> What to produce:
Write out the entries below exactly as they stand. Skip every image.

> Exercise input:

● ● ● ●

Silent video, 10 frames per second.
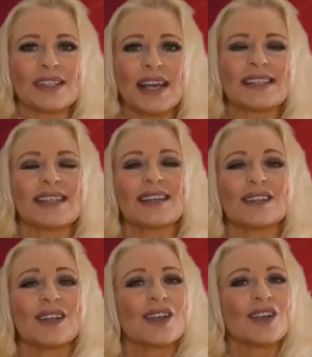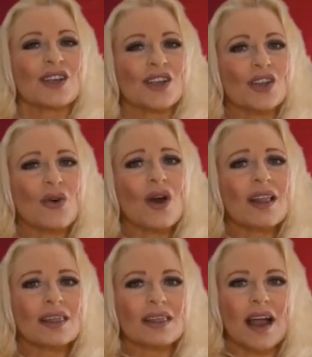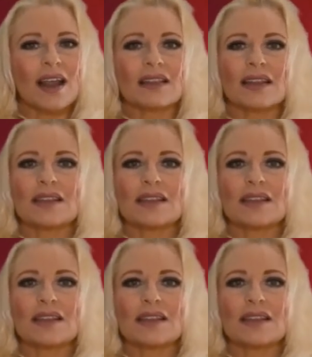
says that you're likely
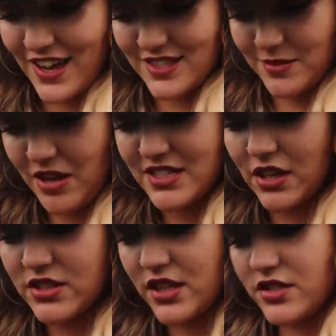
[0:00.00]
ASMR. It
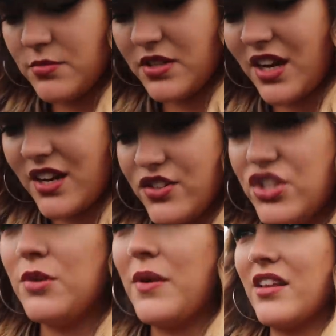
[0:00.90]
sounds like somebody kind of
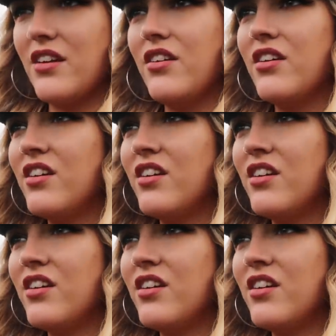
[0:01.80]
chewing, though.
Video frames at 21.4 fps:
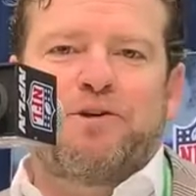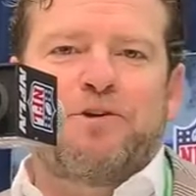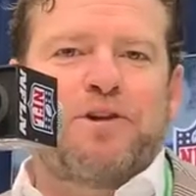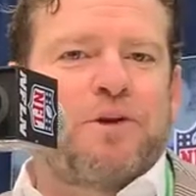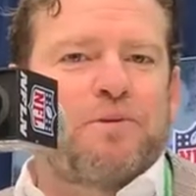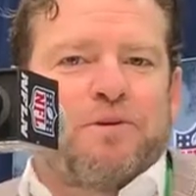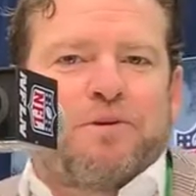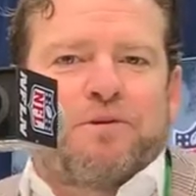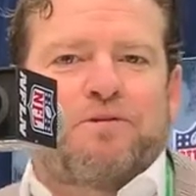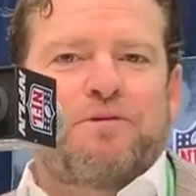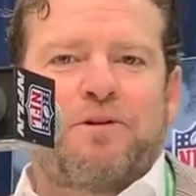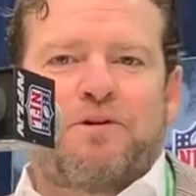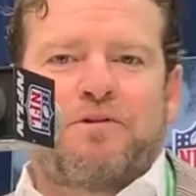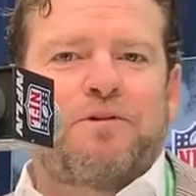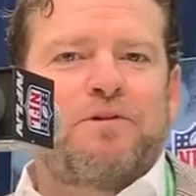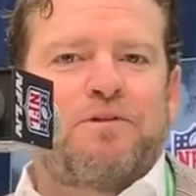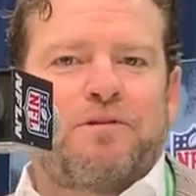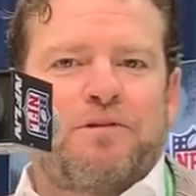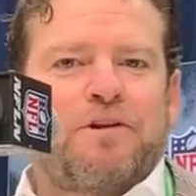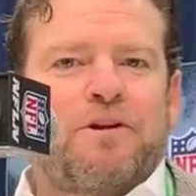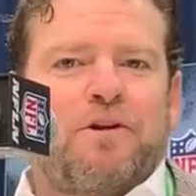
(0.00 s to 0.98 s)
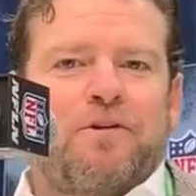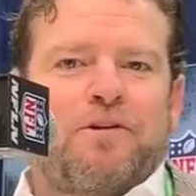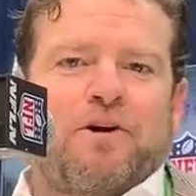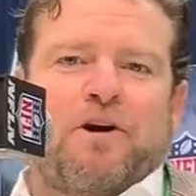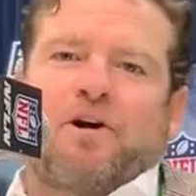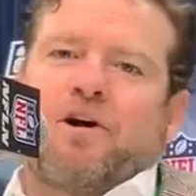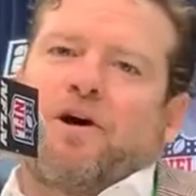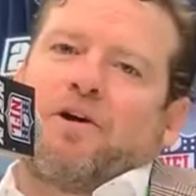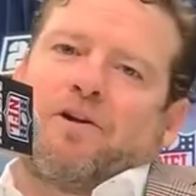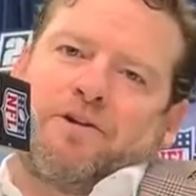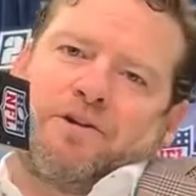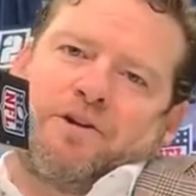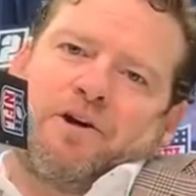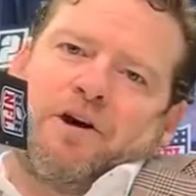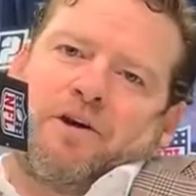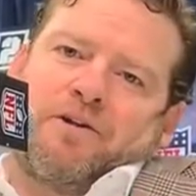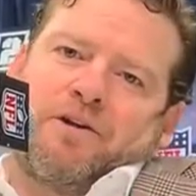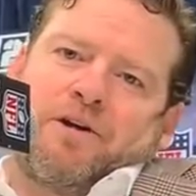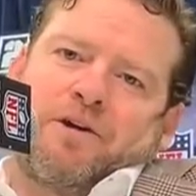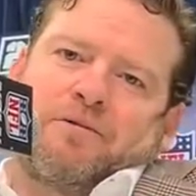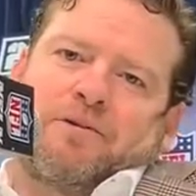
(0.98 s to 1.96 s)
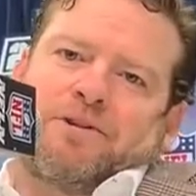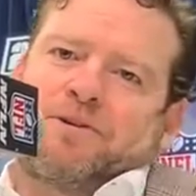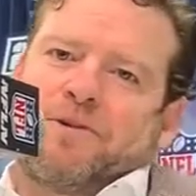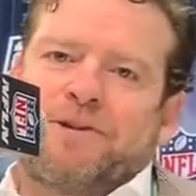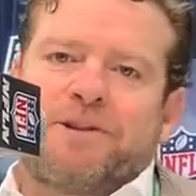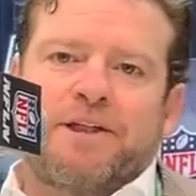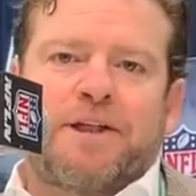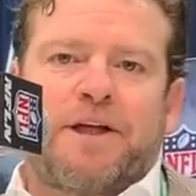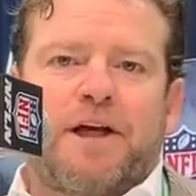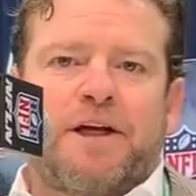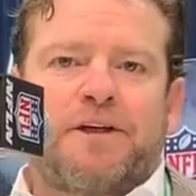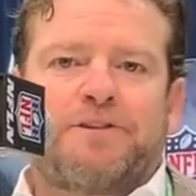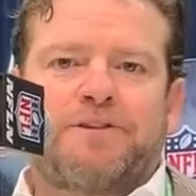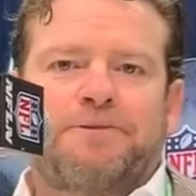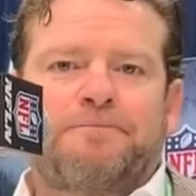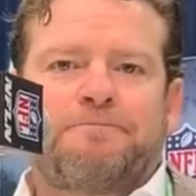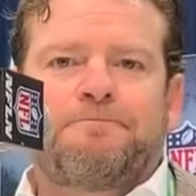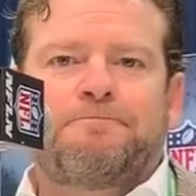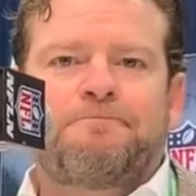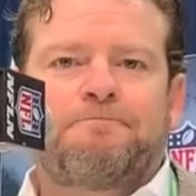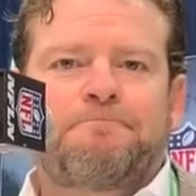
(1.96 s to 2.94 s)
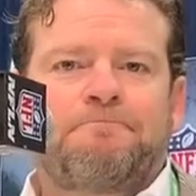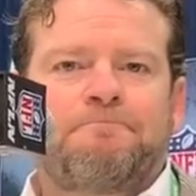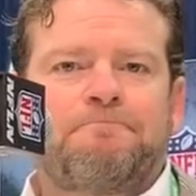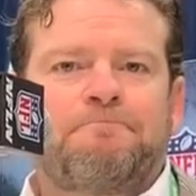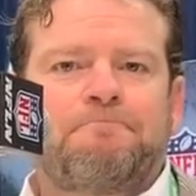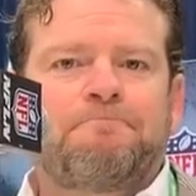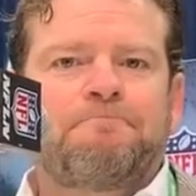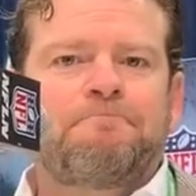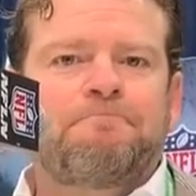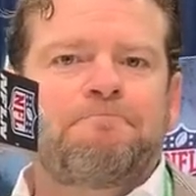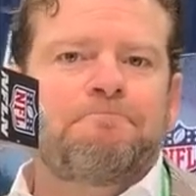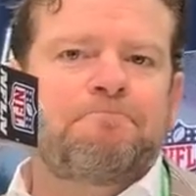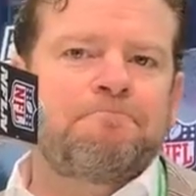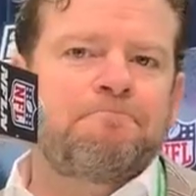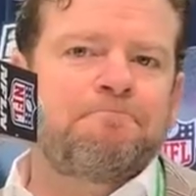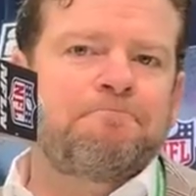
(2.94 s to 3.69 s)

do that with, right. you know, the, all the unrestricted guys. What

● ● ● ●

> Response:
Silent video, 10 frames per second.
says that you're likely
[0:00.00]
ASMR. It
[0:00.90]
sounds like somebody kind of
[0:01.80]
chewing, though.
Video frames at 21.4 fps:
(0.00 s to 0.98 s)
(0.98 s to 1.96 s)
(1.96 s to 2.94 s)
(2.94 s to 3.69 s)

do that with, right. you know, the, all the unrestricted guys. What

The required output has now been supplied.